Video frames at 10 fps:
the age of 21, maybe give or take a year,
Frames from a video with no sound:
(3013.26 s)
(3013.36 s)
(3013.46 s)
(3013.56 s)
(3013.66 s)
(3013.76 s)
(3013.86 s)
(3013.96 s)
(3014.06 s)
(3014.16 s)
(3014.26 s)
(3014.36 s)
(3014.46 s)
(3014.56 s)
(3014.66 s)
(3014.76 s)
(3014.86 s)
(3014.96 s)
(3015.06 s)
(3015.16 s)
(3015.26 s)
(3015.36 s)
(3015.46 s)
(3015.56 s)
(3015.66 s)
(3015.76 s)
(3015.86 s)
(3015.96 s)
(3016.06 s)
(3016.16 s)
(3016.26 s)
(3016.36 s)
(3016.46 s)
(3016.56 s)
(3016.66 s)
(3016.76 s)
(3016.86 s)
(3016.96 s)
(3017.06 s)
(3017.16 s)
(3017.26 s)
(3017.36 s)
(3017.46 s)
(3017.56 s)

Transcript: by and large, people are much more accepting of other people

=======

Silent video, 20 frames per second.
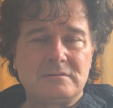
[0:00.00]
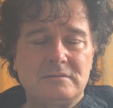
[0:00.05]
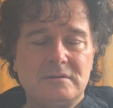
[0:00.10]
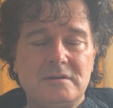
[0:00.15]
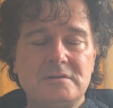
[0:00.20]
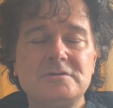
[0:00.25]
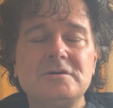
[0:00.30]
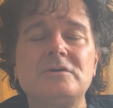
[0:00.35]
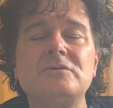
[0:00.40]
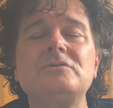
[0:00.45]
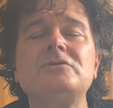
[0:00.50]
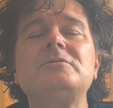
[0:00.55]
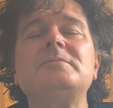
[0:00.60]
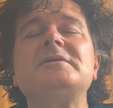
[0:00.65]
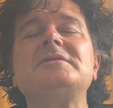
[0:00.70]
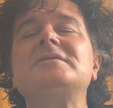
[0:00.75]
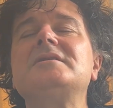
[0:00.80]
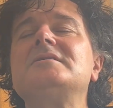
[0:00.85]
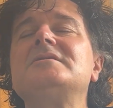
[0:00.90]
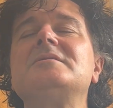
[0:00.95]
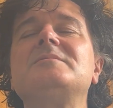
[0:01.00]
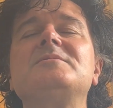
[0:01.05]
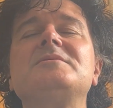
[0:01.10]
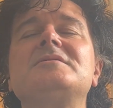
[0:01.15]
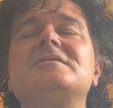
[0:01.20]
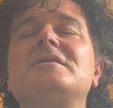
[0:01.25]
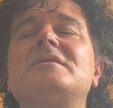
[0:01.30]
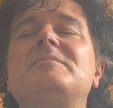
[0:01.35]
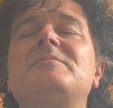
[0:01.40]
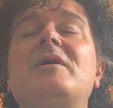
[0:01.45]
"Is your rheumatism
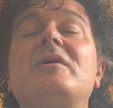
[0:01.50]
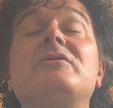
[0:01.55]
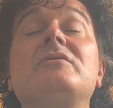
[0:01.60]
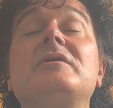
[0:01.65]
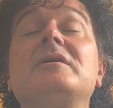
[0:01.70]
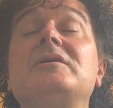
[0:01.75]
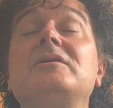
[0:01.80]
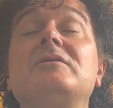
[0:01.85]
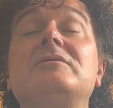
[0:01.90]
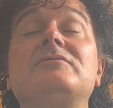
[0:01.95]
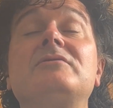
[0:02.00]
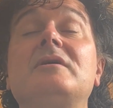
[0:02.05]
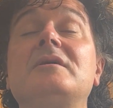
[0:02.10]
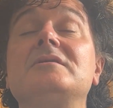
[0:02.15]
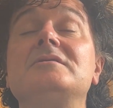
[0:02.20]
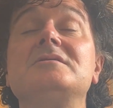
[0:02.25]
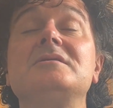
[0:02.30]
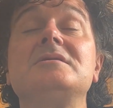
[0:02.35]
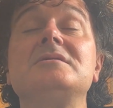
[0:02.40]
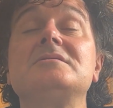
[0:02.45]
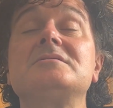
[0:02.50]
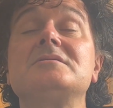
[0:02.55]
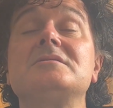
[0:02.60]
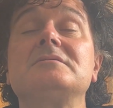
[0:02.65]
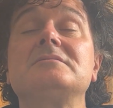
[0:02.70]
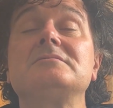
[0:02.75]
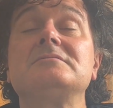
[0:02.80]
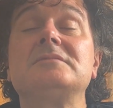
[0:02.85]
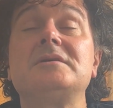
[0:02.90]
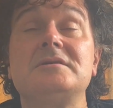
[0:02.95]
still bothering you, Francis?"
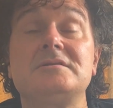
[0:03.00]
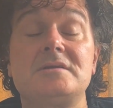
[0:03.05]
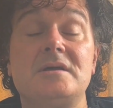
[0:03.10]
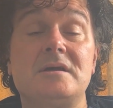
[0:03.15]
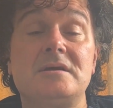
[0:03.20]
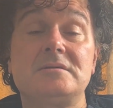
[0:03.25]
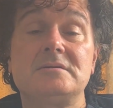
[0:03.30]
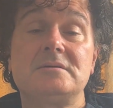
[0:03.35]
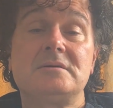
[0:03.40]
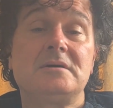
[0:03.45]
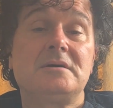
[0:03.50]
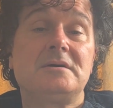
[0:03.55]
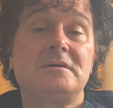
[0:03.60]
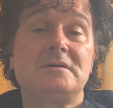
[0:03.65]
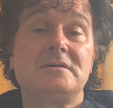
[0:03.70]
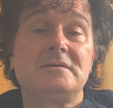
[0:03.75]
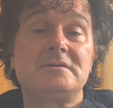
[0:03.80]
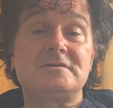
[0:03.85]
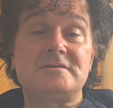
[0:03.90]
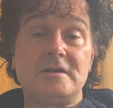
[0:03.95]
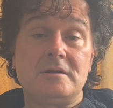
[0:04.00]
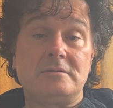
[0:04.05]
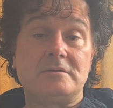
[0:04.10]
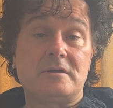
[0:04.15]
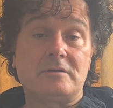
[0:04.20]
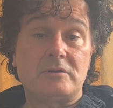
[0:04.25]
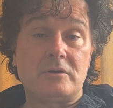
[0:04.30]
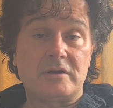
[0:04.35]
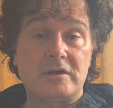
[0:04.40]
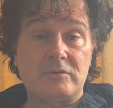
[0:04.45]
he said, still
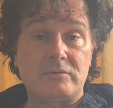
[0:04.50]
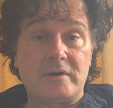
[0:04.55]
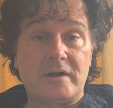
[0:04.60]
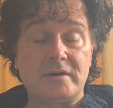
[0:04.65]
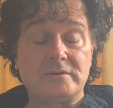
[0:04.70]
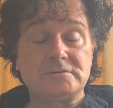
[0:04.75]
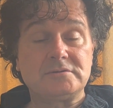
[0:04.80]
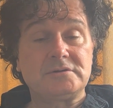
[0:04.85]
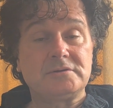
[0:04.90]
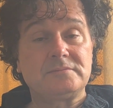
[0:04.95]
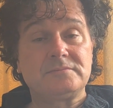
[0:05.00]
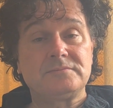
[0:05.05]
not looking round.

=======

#### Task to complete:
Copy back the listing above exactly, but only from the line with "Video frames at" through the line with "(3015.86 s)", both ends included.

#### Completed exercise:
Video frames at 10 fps:
the age of 21, maybe give or take a year,
Frames from a video with no sound:
(3013.26 s)
(3013.36 s)
(3013.46 s)
(3013.56 s)
(3013.66 s)
(3013.76 s)
(3013.86 s)
(3013.96 s)
(3014.06 s)
(3014.16 s)
(3014.26 s)
(3014.36 s)
(3014.46 s)
(3014.56 s)
(3014.66 s)
(3014.76 s)
(3014.86 s)
(3014.96 s)
(3015.06 s)
(3015.16 s)
(3015.26 s)
(3015.36 s)
(3015.46 s)
(3015.56 s)
(3015.66 s)
(3015.76 s)
(3015.86 s)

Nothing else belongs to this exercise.